Но Аврора не отставала:
— Красивая девушка. Ей, может, не хватает изящества, но она очень красивая. В любом случае отношения у вас бурные, сразу видно…
Тут я пошел в контратаку:
— А как у тебя дела со спортсменом? Он, наверное, не блещет умом, зато неотразим. Вы хорошо смотритесь вместе. И потом, в газетах пишут, что у вас все серьезно.
— С каких это пор ты читаешь желтую прессу? Они столько глупостей говорили о нас с тобой — я думала, после этого ты не купишься на их россказни. А насчет большой любви… Ты же знаешь, я в нее никогда не верила.
— Даже со мной?
Сделав еще один глоток, она встала с табурета и подошла к окну.
— Я никогда не влюблялась до беспамятства, ты стал исключением. Мои романы были приятными, но я всегда обходилась малой кровью.
Вот одна из причин нашей неудачи. Я нуждался в любви, как в кислороде. Это было единственное, что придавало жизни смысл, наполняло ее сиянием и красотой. Аврора, хоть и признавала волшебство этого чувства, считала его обманом и иллюзией.
Глядя на меня отсутствующим взглядом, она снова заговорила:
— Любые отношения начинаются и заканчиваются, такова жизнь. Однажды утром один остается, а другой уходит, и никто не знает почему. Мы все балансируем на краю пропасти. Я не доверяю чувствам. Они слишком изменчивые, слишком хрупкие, слишком непостоянные. Ты считаешь их прочными, а ведь достаточно одного взгляда, одной обольстительной улыбки, и от них не останется и следа. Я занимаюсь музыкой — она всегда будет частью моей жизни. Я люблю книги — это тоже величина постоянная. И потом… я не знаю людей, которые бы любили друг друга всю жизнь.
— Это потому, что ты общаешься с творческими личностями, самовлюбленными существами, которым ничего не стоит разорвать отношения.
Аврора задумалась, неспешно вышла на террасу и поставила бокал на парапет.

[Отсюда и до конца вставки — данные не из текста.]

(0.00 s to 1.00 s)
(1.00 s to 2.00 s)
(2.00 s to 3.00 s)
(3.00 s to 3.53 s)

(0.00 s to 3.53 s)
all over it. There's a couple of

— Мы с тобой не пошли дальше радостей начала влюбленности. Нам не хватило упорства…
— Тебе не хватило упорства, из-за тебя наши отношения зашли в тупик, — с жаром возразил я.
В небе сверкнула последняя молния, и гроза стихла так же быстро, как началась.

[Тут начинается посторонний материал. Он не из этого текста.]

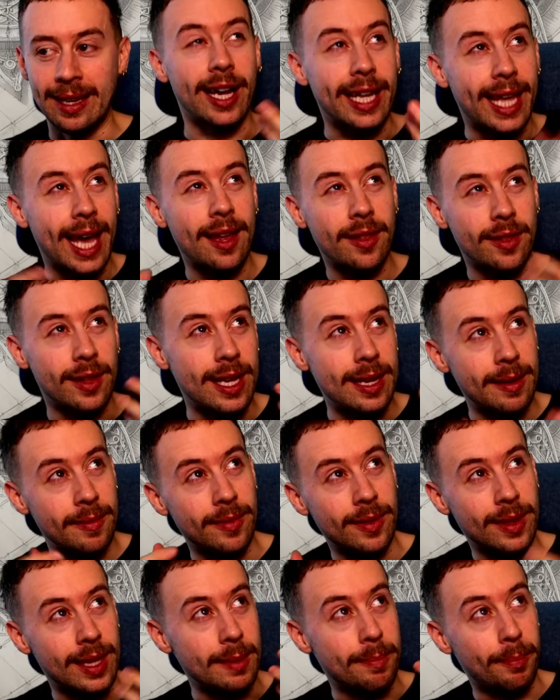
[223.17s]
I get the
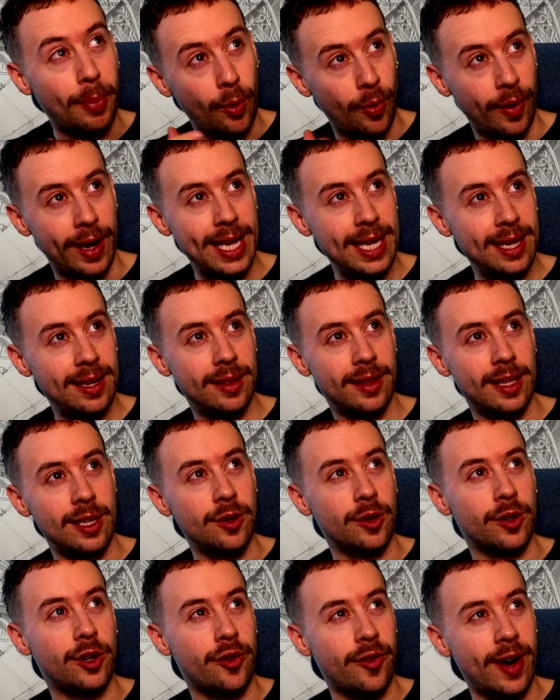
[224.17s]
point that
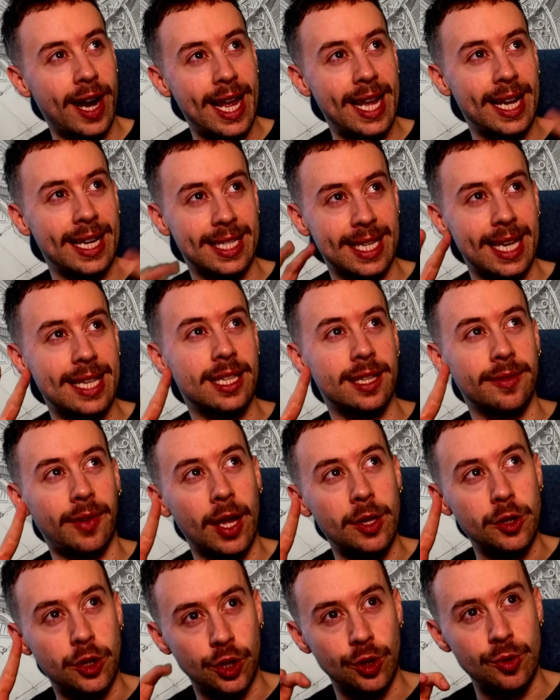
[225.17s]
you're creating a sense of
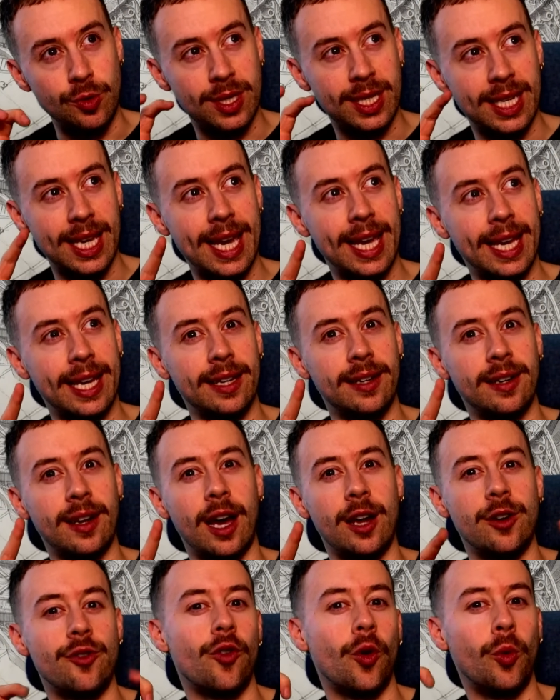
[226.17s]
like juicing
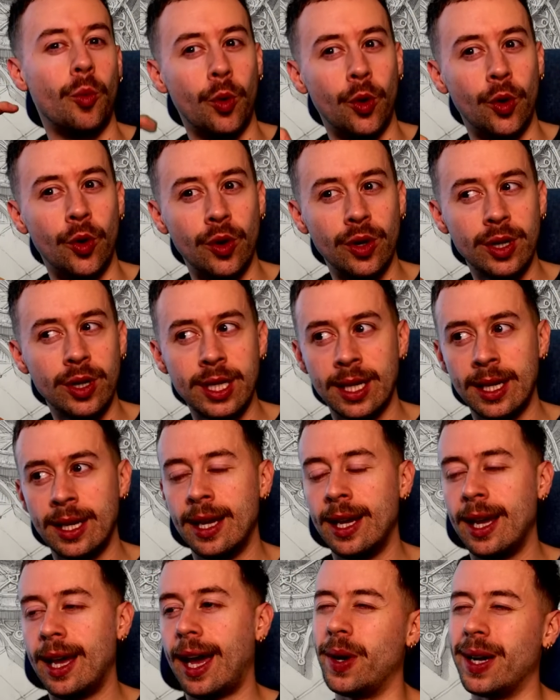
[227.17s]
and reward,
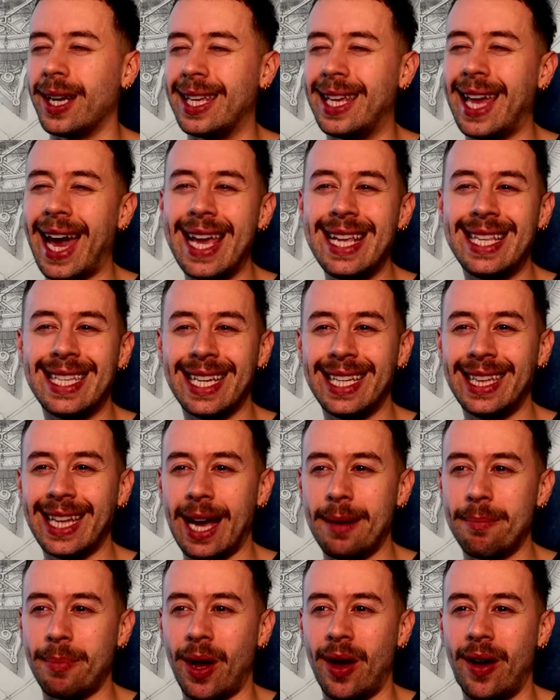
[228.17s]
but gating
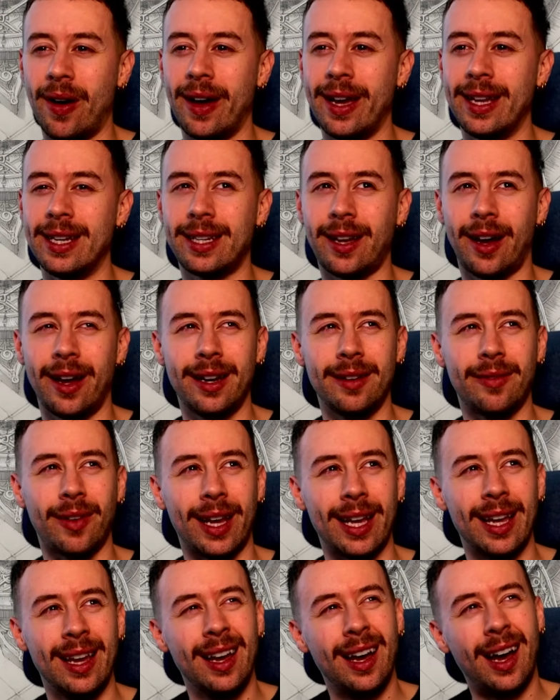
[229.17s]
that behind kind of
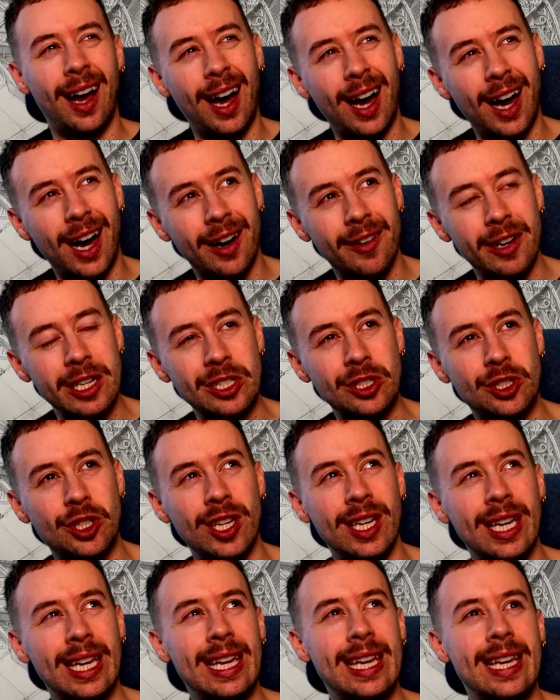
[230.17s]
like
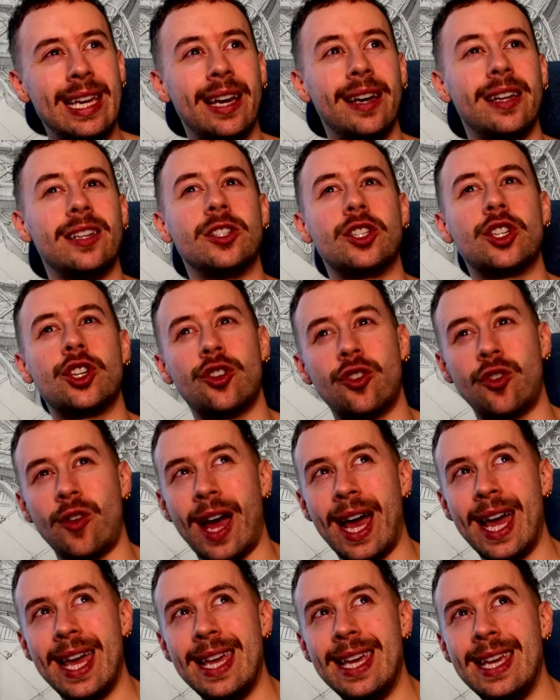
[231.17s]
RNG and
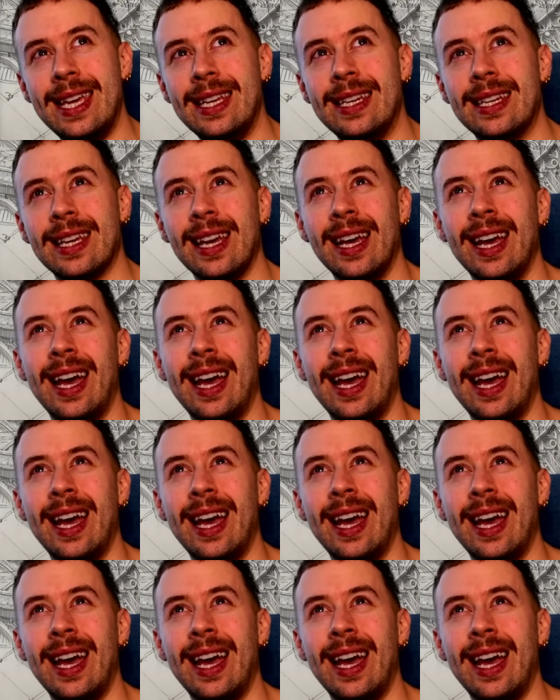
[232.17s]
trade,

— Я хотел прожить с тобой всю жизнь. Мне кажется, любовь — это не что иное, как желание всегда быть вместе, когда любимый человек становится источником твоего вдохновения.
Тучи постепенно расходились, над головой показался кусочек голубого неба.
Я не сдавался:
— Мне хотелось серьезных отношений. Я был готов взять на себя обязательства, пройти через любые испытания вместе с тобой. Да, это непросто, такие вещи всегда даются с трудом, но я представлял, как день за днем мы преодолеваем препятствия, которые ставит перед нами жизнь.

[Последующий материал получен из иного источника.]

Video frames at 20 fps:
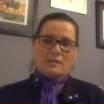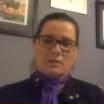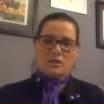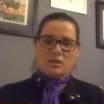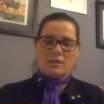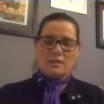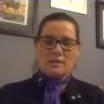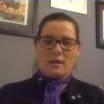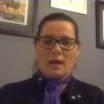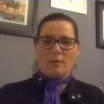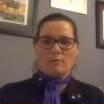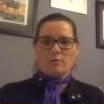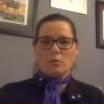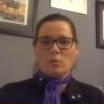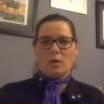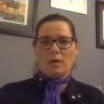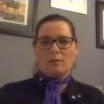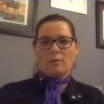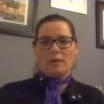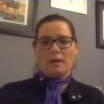She's come to
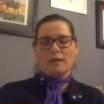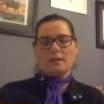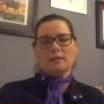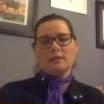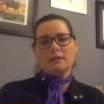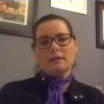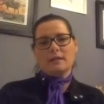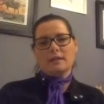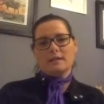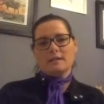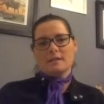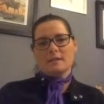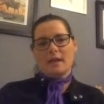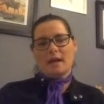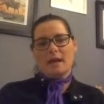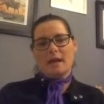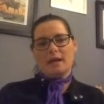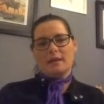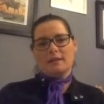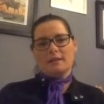one of my clinics,
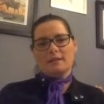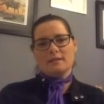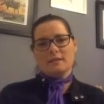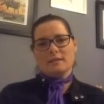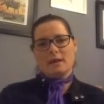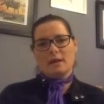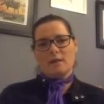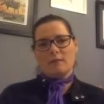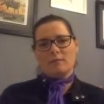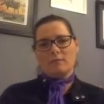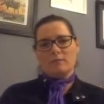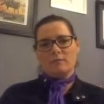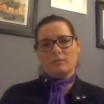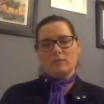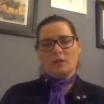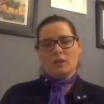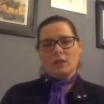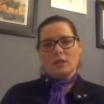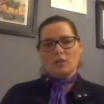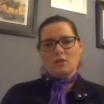
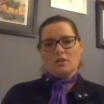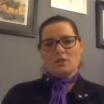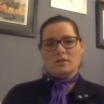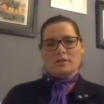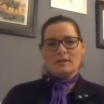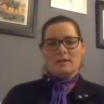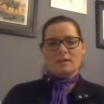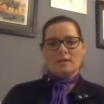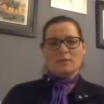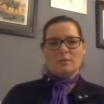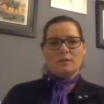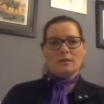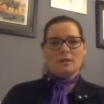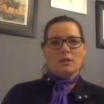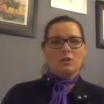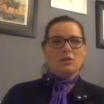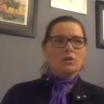and she said to me,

В баре кто-то снова сел за пианино. До нас донеслась задушевная, чувственная мелодия из «India Song».
[63]
Я издалека увидел направляющегося к нам с доской для серфинга Рафаэля Барроса. Мне не хотелось встречаться с ним. Я повернул к деревянной лестнице и стал спускаться, но Аврора удержала меня, взяв за руку.